Neuroscience Graduate Program, Vanderbilt University, Nashville, Tennessee 37232-8548, USA.
Antioxid Redox Signal. 2011 May 15;14(10):1787-801. doi: 10.1089/ars.2010.3300. Epub 2010 Dec 2.
The decision to remove or refold oxidized, denatured, or misfolded proteins by heat shock protein 70 and its binding partners is critical to determine cell fate under pathophysiological conditions.
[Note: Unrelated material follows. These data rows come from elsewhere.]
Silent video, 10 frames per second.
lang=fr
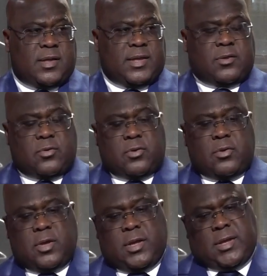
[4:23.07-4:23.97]
et
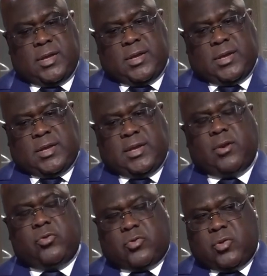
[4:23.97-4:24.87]

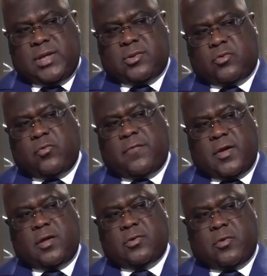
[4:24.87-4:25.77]
qu'il utilise
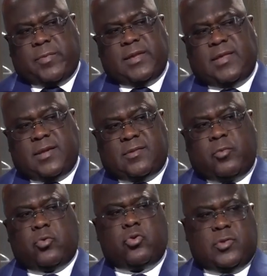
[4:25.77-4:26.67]
souvent ce prétexte
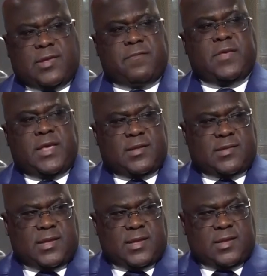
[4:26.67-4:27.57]
pour justifier
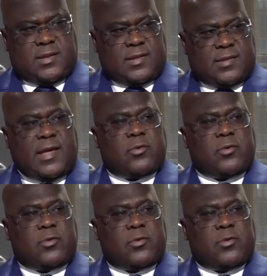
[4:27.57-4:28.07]
ses,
Overexpression of the ubiquitin ligase C-terminus of HSC70 interacting protein (CHIP) can compensate for failure of other ubiquitin ligases and enhance protein turnover and survival under chronic neurological stress. The ability of CHIP to alter cell fate after acute neurological injury has not been assessed. Using postmortem human tissue samples, we provide the first evidence that cortical CHIP expression is increased after ischemic stroke. Oxygen glucose deprivation in vitro led to rapid protein oxidation, antioxidant depletion, proteasome dysfunction, and a significant increase in CHIP expression. To determine if CHIP upregulation enhances neural survival, we overexpressed CHIP in vitro and evaluated cell fate 24 h after acute oxidative stress. Surprisingly, CHIP overexpressing cells fared worse against oxidative injury, accumulated more ubiquitinated and oxidized proteins, and experienced decreased proteasome activity. Conversely, using small interfering RNA to decrease CHIP expression in primary neuronal cultures improved survival after oxidative stress, suggesting that increases in CHIP observed after stroke like injuries are likely correlated with diminished survival and may negatively impact the neuroprotective potential of heat shock protein 70.
热休克蛋白 70 及其结合伴侣对氧化、变性或错误折叠蛋白质的去除或重折叠的决定,对于在病理生理条件下决定细胞命运至关重要。泛素连接酶 C 末端的 HSC70 相互作用蛋白 (CHIP) 的过表达可以补偿其他泛素连接酶的失效,并在慢性神经应激下增强蛋白质周转和存活。CHIP 在急性神经损伤后改变细胞命运的能力尚未得到评估。使用死后人体组织样本,我们首次提供证据表明,皮质 CHIP 表达在缺血性中风后增加。体外氧葡萄糖剥夺导致蛋白质快速氧化、抗氧化剂耗竭、蛋白酶体功能障碍和 CHIP 表达显著增加。为了确定 CHIP 的上调是否增强神经存活,我们在体外过表达 CHIP 并在急性氧化应激后 24 小时评估细胞命运。令人惊讶的是,CHIP 过表达细胞在氧化损伤下的情况更糟,积累了更多的泛素化和氧化蛋白,并经历了蛋白酶体活性的降低。相反,在原代神经元培养物中使用小干扰 RNA 降低 CHIP 表达可改善氧化应激后的存活,表明中风样损伤后观察到的 CHIP 增加可能与存活减少相关,并可能对热休克蛋白 70 的神经保护潜力产生负面影响。